Nicole Heesters, who plays Lou Salomé in old age as she compiles her autobiography, imbues the character with witty gravitas. But Katharina Lorenz, who plays Salomé as a young woman, makes her seem like a starry-eyed ingénue who utters proto-feminist platitudes with the peppiness of a Disney heroine, or a belle-époque Lena Dunham.

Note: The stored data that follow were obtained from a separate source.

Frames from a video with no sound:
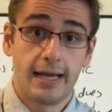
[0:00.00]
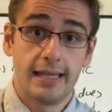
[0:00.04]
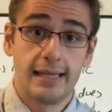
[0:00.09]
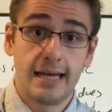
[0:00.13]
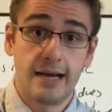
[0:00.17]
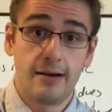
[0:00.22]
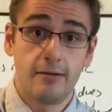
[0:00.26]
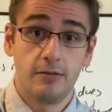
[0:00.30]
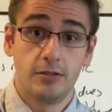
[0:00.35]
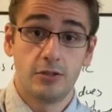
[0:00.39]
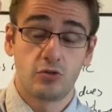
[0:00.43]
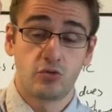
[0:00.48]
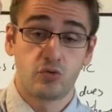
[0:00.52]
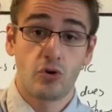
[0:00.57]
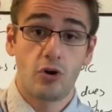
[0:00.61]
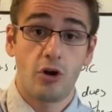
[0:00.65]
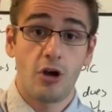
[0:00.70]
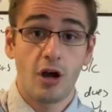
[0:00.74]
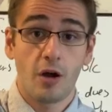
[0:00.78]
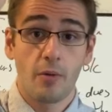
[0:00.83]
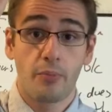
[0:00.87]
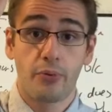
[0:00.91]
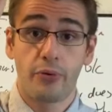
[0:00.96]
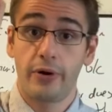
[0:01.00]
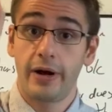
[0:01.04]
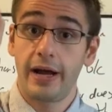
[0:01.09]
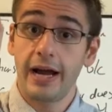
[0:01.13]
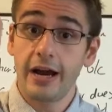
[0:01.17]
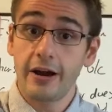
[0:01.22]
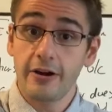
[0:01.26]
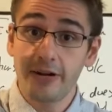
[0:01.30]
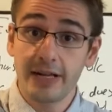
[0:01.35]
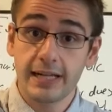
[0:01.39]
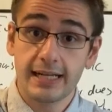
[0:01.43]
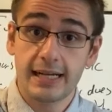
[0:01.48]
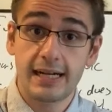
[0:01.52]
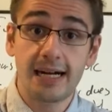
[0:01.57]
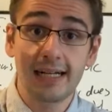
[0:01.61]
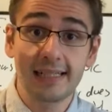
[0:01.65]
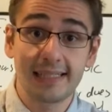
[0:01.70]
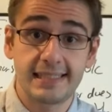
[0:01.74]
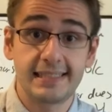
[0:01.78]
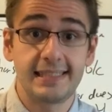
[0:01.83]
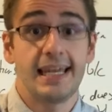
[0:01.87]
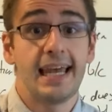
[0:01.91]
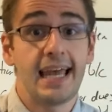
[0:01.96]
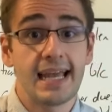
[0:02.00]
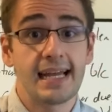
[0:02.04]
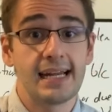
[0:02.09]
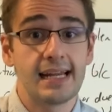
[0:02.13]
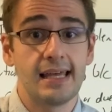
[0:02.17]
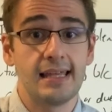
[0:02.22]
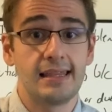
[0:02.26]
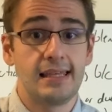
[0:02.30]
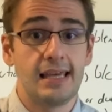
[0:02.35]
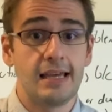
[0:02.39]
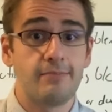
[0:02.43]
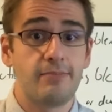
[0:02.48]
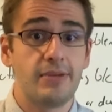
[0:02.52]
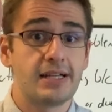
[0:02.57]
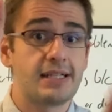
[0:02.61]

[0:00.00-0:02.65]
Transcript: And that was wrong prior to God saying anything,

Ironically, even as the character of Lou Salomé seems overshadowed by the men who surround her, the male characters are not fleshed out at all. Instead, those who play Rée, Nietzsche, and Rilke act out caricatures. Like the Dalì and Hemingway characters in Woody Allen’s Midnight in Paris, they talk in philosophical and poetic quotes and anecdotes.
In all, Lou Andreas-Salomé, The Audacity To Be Free turns Salomé into a young-adult fantasy heroine, with the romantic complications of a love triangle in The Hunger Games, suitors trying their best to break the hard shell of the female protagonist. Though enjoyable, it distracts from the magnitude of Salomé’s accomplishments. Still, perhaps it can serve a purpose, if it attracts younger audiences to a seminal intellectual and feminist figure who deserves a closer look.
Lou Salomé, The Audacity To Be Free premiered at the SR Festival in New York in March. It will open on April 20 in select theaters.